Poor Man's Forward Laplacian (using JAX Tracer!)

This is a fan implemented (unofficial) version of the method of computing laplacian in one single forward pass, as described in the brilliant paper Forward Laplacian: A New Computational Framework for Neural Network-based Variational Monte Carlo.

Installation

Everything of the implementation is in this single file fwdlap.py. Feel free to copy it to the place you need.

Alternatively, use pip to install it:

pip install git+https://github.com/y1xiaoc/fwdlap

Or clone the repo and install it locally with pip install -e . if you need editable mode.

Usage

The module provides two functions for forward laplacian calculation: lap and lap_partial. They are the laplacian version of jax.jvp and jax.linearize respectively. The usage of the two functions are very similar to their counterpart, but this time the tangent vector need to be batched and an extra input argument of laplacian is needed.

For directly calculating the primal output, jacobian and laplacian, use

primals_out, jacobians_out, laplacians_out = fwdlap.lap(fun, primals_in, jacobians_in, laplaicians_in)

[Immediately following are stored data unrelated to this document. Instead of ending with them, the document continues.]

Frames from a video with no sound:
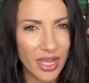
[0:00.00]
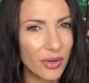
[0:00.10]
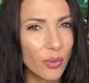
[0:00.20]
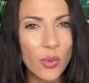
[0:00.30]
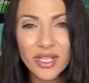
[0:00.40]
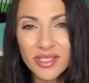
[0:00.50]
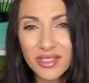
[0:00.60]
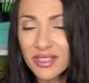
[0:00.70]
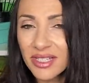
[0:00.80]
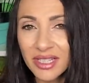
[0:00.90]
And what's
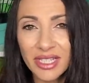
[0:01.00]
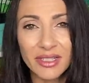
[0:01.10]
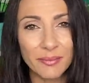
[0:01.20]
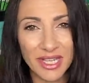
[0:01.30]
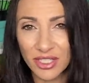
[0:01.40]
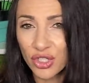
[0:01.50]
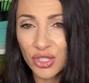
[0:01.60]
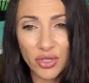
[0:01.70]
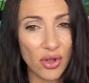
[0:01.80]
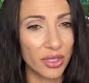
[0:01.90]
the deleted
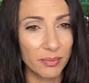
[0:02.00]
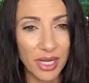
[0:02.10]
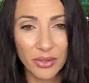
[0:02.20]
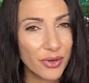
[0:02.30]
messages all about?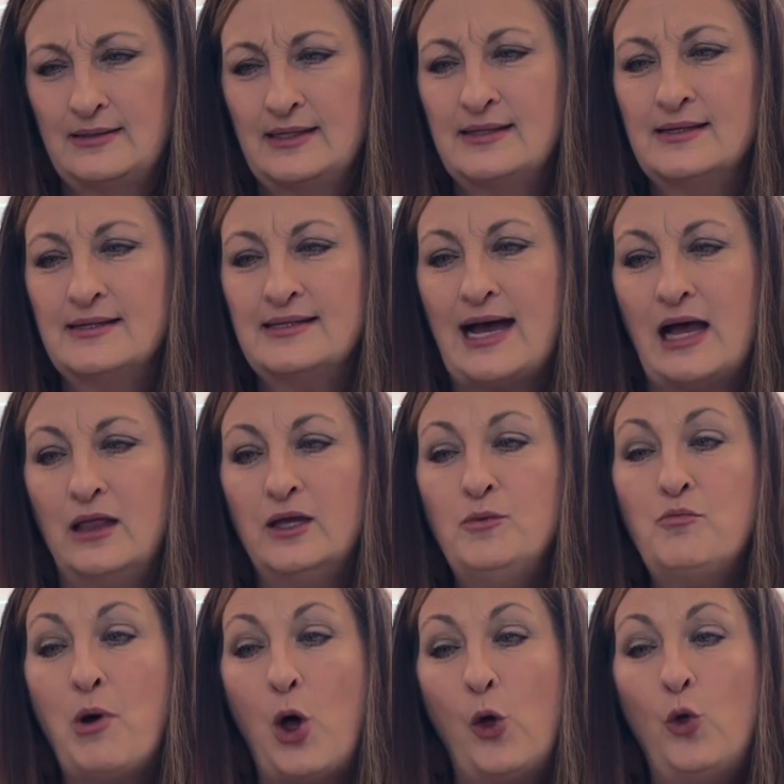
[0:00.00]
It's a salad
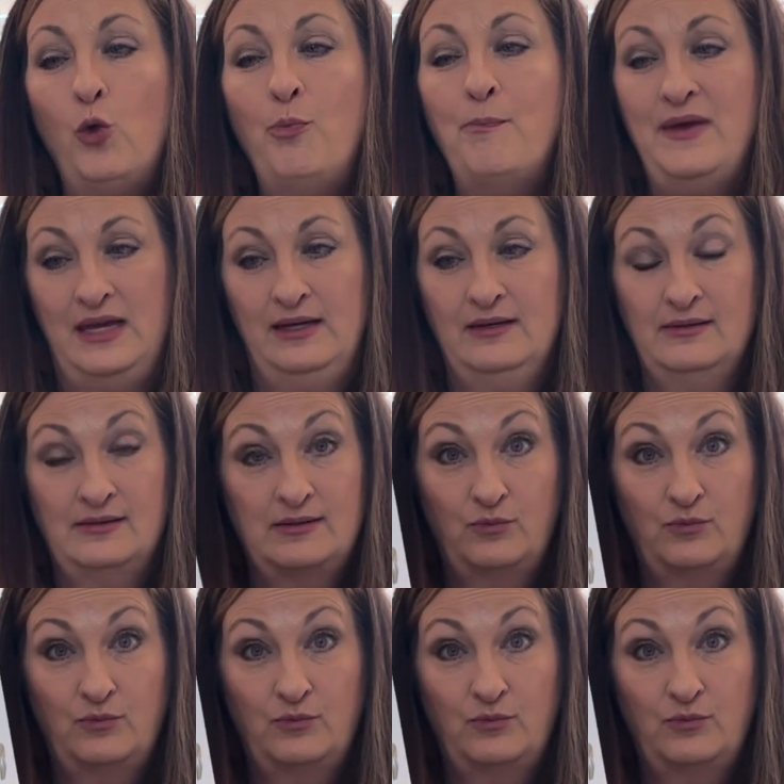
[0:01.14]
bowl mix,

Note the inputs of fun does not support nested pytrees. They have to be "flattened" so that primals_in is a tuple or list of arrays (or scalars).

For the partial eval version, use

primals_out, lap_pe = fwdlap.lap_partial(fun, primals_in, example_jacobians_in, example_laplaicians_in)

Only the shapes of example_jacobians_in and example_laplaicians_in matter. After this, call lap_pe with the actual jacobians_in and laplaicians_in to get the actual output.

jacobians_out, laplacians_out = lap_pe(jacobians_in, laplaicians_in)

Please check the docstrings of these two functions for more details. The test file also contains some examples of usage, including passing symbolic zeros.

Why this implementation?

The method proposed in the Forward Laplacian paper is in fact very similar to the existing (yet experimental) module jet in jax, up to the second order. The propagation rules are almost identical, with only one difference that in forward laplacian, the jacobian contribution to the laplacian (first term in eq. 17 of the paper) is summed over for every operation, while in jet it is simply vmap'ed and summed at end of the pass. (See this discussion for how to use jet to calculate laplacian.) This difference makes forward laplacian consume less memory comparing to vmap'ed jet, and may save some computation time as well (at a cost of doing a reduced sum for every operation).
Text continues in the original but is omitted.